Michele Ellson
Alameda's Beverly Johnson

Updated at 1:35 p.m. Tuesday, August 28

City Councilwoman Beverly Johnson officially announced Tuesday that she’s ending her bid for a fresh term on Alameda’s City Council. Her announcement follows an 18-year career in local politics marked by a bevy of fresh development and revitalization of the downtown core.

In an interview with The Alamedan, Johnson, 53, said that she’s quitting the race in order to focus on a new state leadership post that will likely see her spending a lot of her time in Sacramento. The attorney, fourth generation Alamedan and mother of two grown children said she thinks that voters have some good candidates to choose from when they select new council members in November – she's endorsing Marilyn Ezzy Ashcraft.

“I’ve taken a look at the people who are running, and I think there are some really good candidates,” she said.
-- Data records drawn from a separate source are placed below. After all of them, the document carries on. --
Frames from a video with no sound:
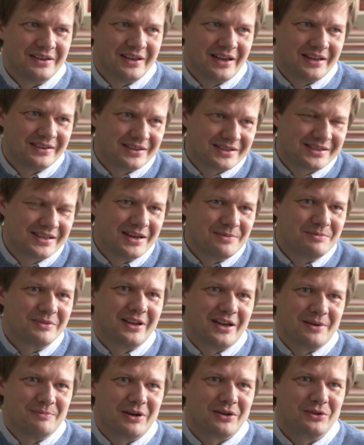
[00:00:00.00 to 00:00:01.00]
At the same
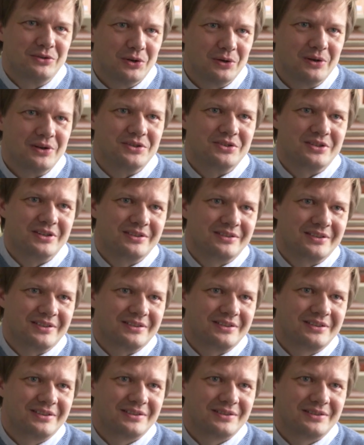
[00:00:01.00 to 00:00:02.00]
time, acknowledging
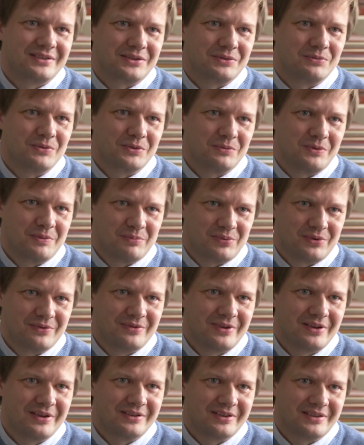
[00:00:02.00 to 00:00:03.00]
that what we
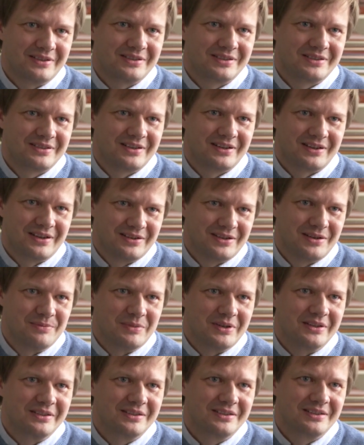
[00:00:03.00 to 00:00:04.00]
provide as
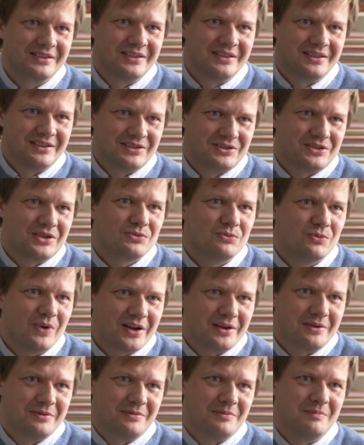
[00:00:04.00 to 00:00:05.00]
academics is just
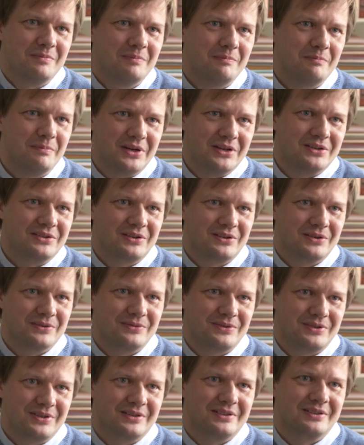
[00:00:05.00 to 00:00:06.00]
one bit
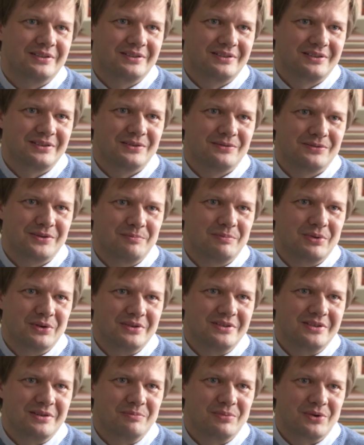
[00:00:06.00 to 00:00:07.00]
of the
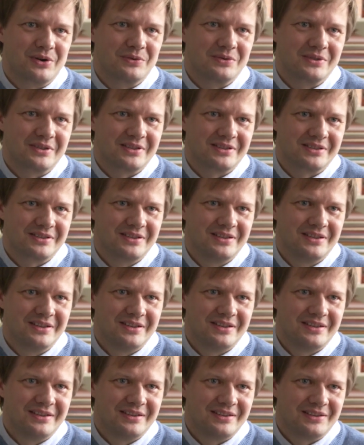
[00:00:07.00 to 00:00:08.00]
policy process.
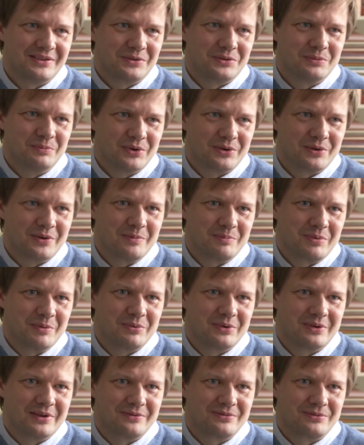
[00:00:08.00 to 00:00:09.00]
To borrow a
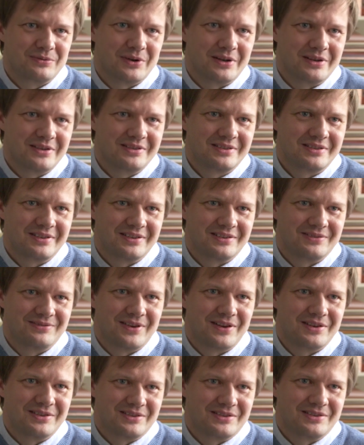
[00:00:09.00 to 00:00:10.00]
popular phrase,
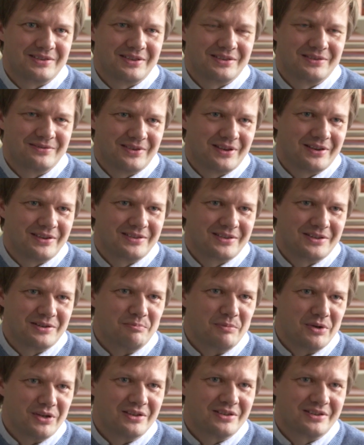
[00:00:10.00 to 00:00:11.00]
advisors advise
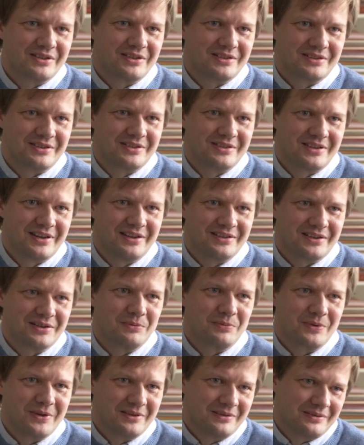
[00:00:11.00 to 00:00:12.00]
and ministers decide,
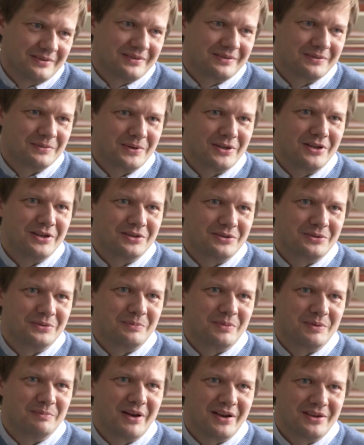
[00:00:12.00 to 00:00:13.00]
and we need to
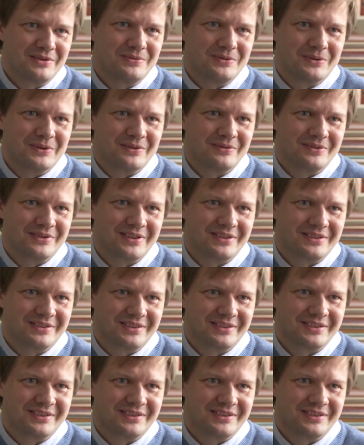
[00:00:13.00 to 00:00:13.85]
be mindful of thatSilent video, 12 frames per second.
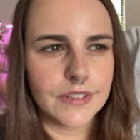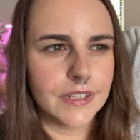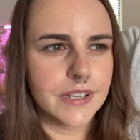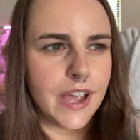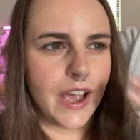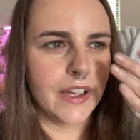
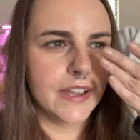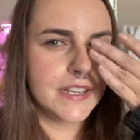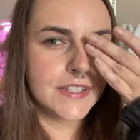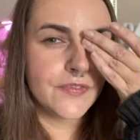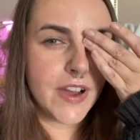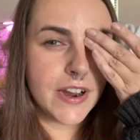Yeah,
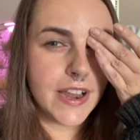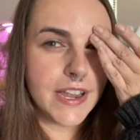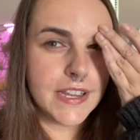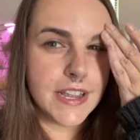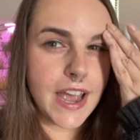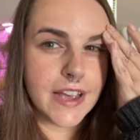he's very,
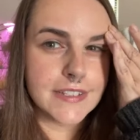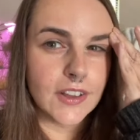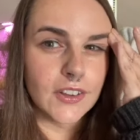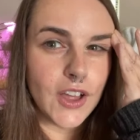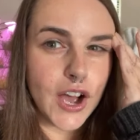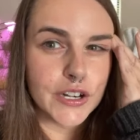he has a
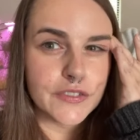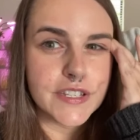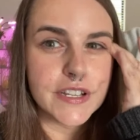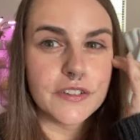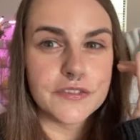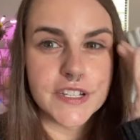lot of
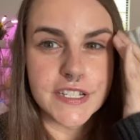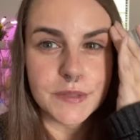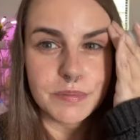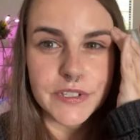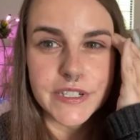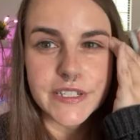
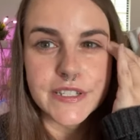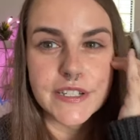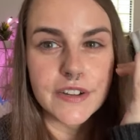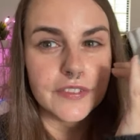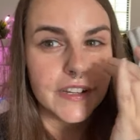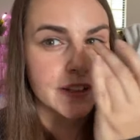self-discipline and
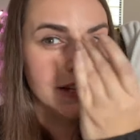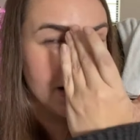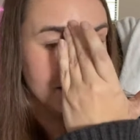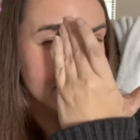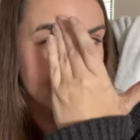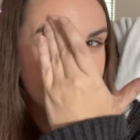stuff like
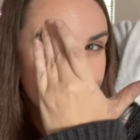that.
Johnson began her local political career in 1995, when then-Mayor Ralph Appezzato appointed her to the Planning Board. She joined the City Council in 1998 and became mayor in 2002, serving for two terms before losing a bid to join Alameda County’s Board of Supervisors but winning the unexpired portion of Mayor Marie Gilmore’s council term when Gilmore won the 2010 mayoral race – despite a flurry of withering attack mailers directed at Johnson and then-mayoral candidates Doug deHaan and Frank Matarrese for their decision to oppose development plans proffered by SunCal, the city’s most recent potential Alameda Point developer (Johnson had at one point supported the plans).
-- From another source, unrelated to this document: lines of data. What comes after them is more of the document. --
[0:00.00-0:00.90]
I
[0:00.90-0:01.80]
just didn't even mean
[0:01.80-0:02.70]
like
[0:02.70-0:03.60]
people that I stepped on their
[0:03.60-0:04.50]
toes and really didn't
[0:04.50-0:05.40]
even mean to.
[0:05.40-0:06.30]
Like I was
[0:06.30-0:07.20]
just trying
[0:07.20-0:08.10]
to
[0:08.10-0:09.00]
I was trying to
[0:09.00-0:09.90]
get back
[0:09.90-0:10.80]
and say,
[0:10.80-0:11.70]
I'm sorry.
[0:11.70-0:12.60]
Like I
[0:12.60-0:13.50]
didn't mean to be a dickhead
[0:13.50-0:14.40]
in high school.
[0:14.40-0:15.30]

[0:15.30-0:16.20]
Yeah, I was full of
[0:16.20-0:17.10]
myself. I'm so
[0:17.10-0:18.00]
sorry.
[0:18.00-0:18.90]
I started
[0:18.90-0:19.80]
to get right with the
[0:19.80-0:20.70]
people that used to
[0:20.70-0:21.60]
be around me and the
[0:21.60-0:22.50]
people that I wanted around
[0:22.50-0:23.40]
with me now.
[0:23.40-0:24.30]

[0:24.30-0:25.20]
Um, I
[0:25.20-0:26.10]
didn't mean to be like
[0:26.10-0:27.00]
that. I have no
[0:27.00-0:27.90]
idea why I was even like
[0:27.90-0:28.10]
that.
During her tenure as mayor, the city developed the Bayport housing project and undertook a dramatic revitalization of Park Street, approving a controversial – but now well-loved – renovation of the Alameda Theatre & Cineplex and the construction of a downtown parking garage. Alameda South Shore Center was also revitalized and the new Bridgeside shopping center built under her watch.

“Fortunately, we went forward with those, because they wouldn’t happen now. Because redevelopment is gone,” Johnson said, referring to an old state program that allowed cities to use future property tax dollars to fund revitalization efforts. “The likelihood of the private sector taking this on its own – it was very, very remote.”
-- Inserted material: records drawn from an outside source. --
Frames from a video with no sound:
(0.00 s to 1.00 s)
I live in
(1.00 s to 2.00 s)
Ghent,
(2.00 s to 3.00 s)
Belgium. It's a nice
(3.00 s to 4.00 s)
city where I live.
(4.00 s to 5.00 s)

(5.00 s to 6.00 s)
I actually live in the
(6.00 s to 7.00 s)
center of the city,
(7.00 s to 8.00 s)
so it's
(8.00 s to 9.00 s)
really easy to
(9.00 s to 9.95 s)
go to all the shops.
But the redevelopment of Alameda Point has remained elusive, with the city’s last attempt capped by a 2010 decision not to continue with SunCal.

In addition to the theater and garage project, Alameda’s new Main Library was also built while Johnson sat on the council and as mayor – and it, too, was a source of controversy.

“I remember saying to someone when I first ran, ‘You would think we were talking about putting a nuclear waste dump in Alameda,’” she recalled.

Toward the end of her mayoral term Johnson earned plaudits from residents – and criticism from unions – for seeking fixes for the city’s employee pension and benefit costs, which grew dramatically as the economy collapsed. While a freshman councilwoman, she was a member of the body that approved a dramatic increase in pension benefits for public safety workers, something she said she did to help the city compete for public safety workers in what was then a hot market and after receiving assurances the cost of the increased benefit would be balanced by other public safety cuts.

Johnson also took criticism for earning the strong, early support of developers and of former State Senator Don Perata, though then-Assemblywoman Wilma Chan and other leaders of the East Bay’s political establishment also backed the Democrat in her mayoral bids.

Johnson’s exit from the council race ends speculation about her run and provides a fresh opening for the remaining seven candidates, who faced the uphill battle of winning the same voter recognition her long incumbency on Alameda’s City Council provides. It may also increase the chances that a third-place finisher obtains the 10 percent or more of the votes they’d need to win Vice Mayor Rob Bonta’s seat should he succeed in his bid for outgoing Assemblyman Sandré Swanson’s job in November.

In addition to Johnson’s seat – and possibly Bonta’s – candidates are vying for the seat now held by outgoing Councilman Doug deHaan, who is termed out.

In her new post as deputy director at the state Office of Administrative Law, which she will start October 1, Johnson will earn $124,236 a year. And she said she doesn’t expect she’ll return to local politics once her current council term is up.

“I view it as public service, and I think I’ve done my share,” Johnson said.